The biggest question to ask yourself is how they did all that with Winslow out with alleged elephantitis of the nards giving new meaning to "taking the needle". Guh. Darnell Dinkins has juuuuust a little trouble remembering the basics of starting a play and catching the ball, but he and Heiden together opened up the running game like a pop top off a cold one. Is it time to challenge some basic assumptions here? Does Chud need to split Winslow out as the possession receiver full-time, taking JJ's place and using Stallworth in the slot? Does KW2 become, gasp, a situational player? The whole thing was baffling, but then again, I always have a tendency to believe my lying eyes.

There's about seventy-five percent of y'all just reading this saying to yourselves, "Dude, get a grip you bunghole.

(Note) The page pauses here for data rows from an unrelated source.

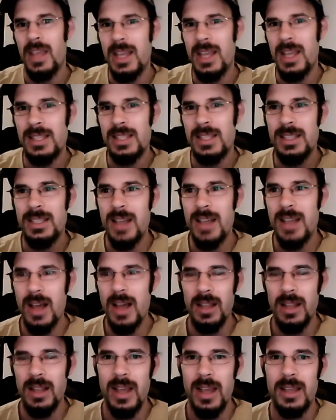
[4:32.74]
It's
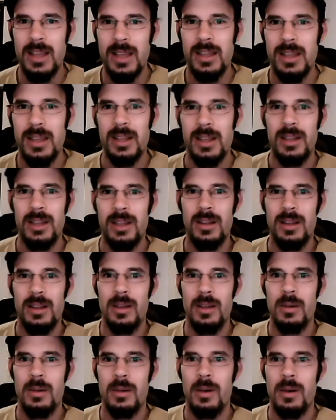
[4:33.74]
not like
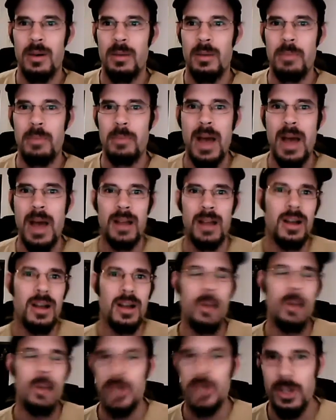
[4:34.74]
back a
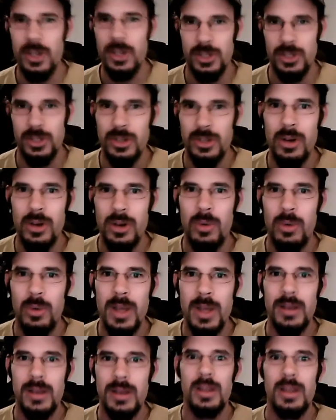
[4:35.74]
couple years ago
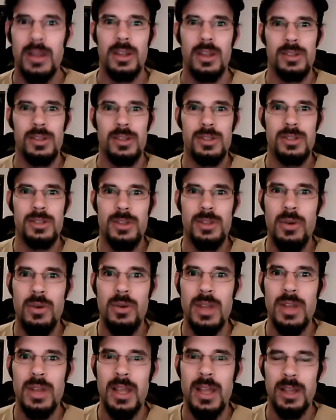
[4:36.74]
when
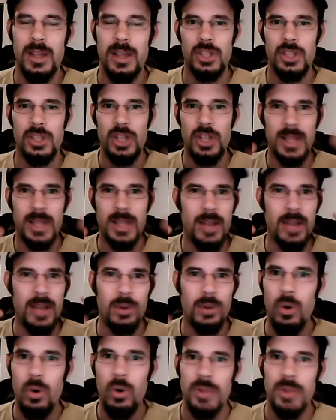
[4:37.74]
Sony shut down
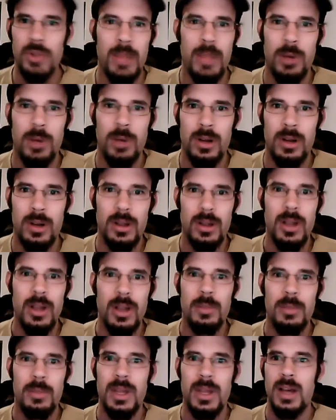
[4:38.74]
their whole network
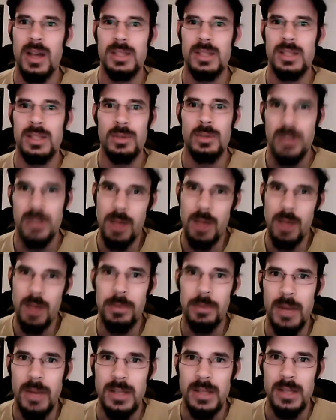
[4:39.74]
because it was
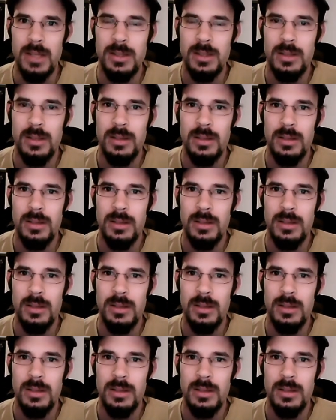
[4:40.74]
compromised.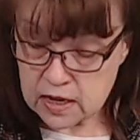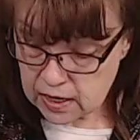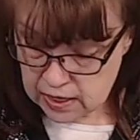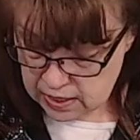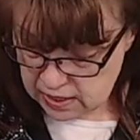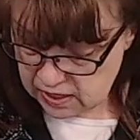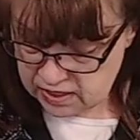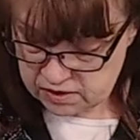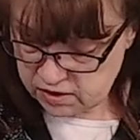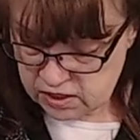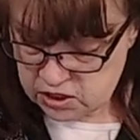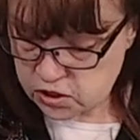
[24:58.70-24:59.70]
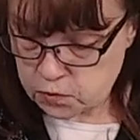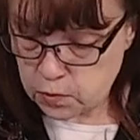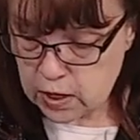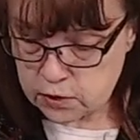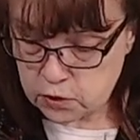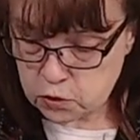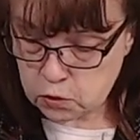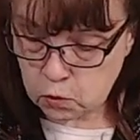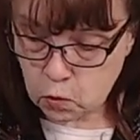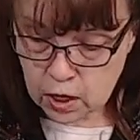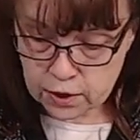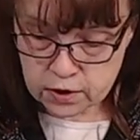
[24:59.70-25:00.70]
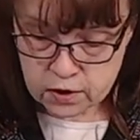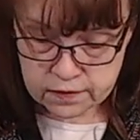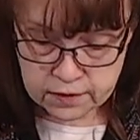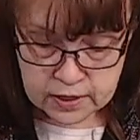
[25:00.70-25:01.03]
and just run cool water over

They just won the biggest game since the 2003 Stillers win. Let it go, Enjoy and STFU." You wouldn't be wrong. And don't worry. I am. But I'm just enjoying it for the any given Monday it was until I see some consistency. The next stretch of the schedule is simply brutal. If this bunch plays like it did Monday, a return to respectability and even division contention is within reach. But like Sam said, "...then ehry day'd be Christmas." And it's only a gray pre-Seasonal Affective Disorder day in C-town, making me want to eat and hibernate. I didn't open any presents this morning. I need to see consistent innovation, a consistent quarterback, a consistent running game from a consistent offensive line, and consistently good big-play receivers who catch the football. Consistent defensive backs and a consistent and deep defensive line would also help me believe. And I need to see a team consistently stop shooting itself in the foot with stupid penalties. If I see that with consistently good games plans, and a few more consistent W's than L's, then I'll treat every day after like most Browns' fans treated Tuesday as a day of vindication and arrival. Until then, I'm just happy for the win.  Because after all, "Winning, you know; it's like better than losing."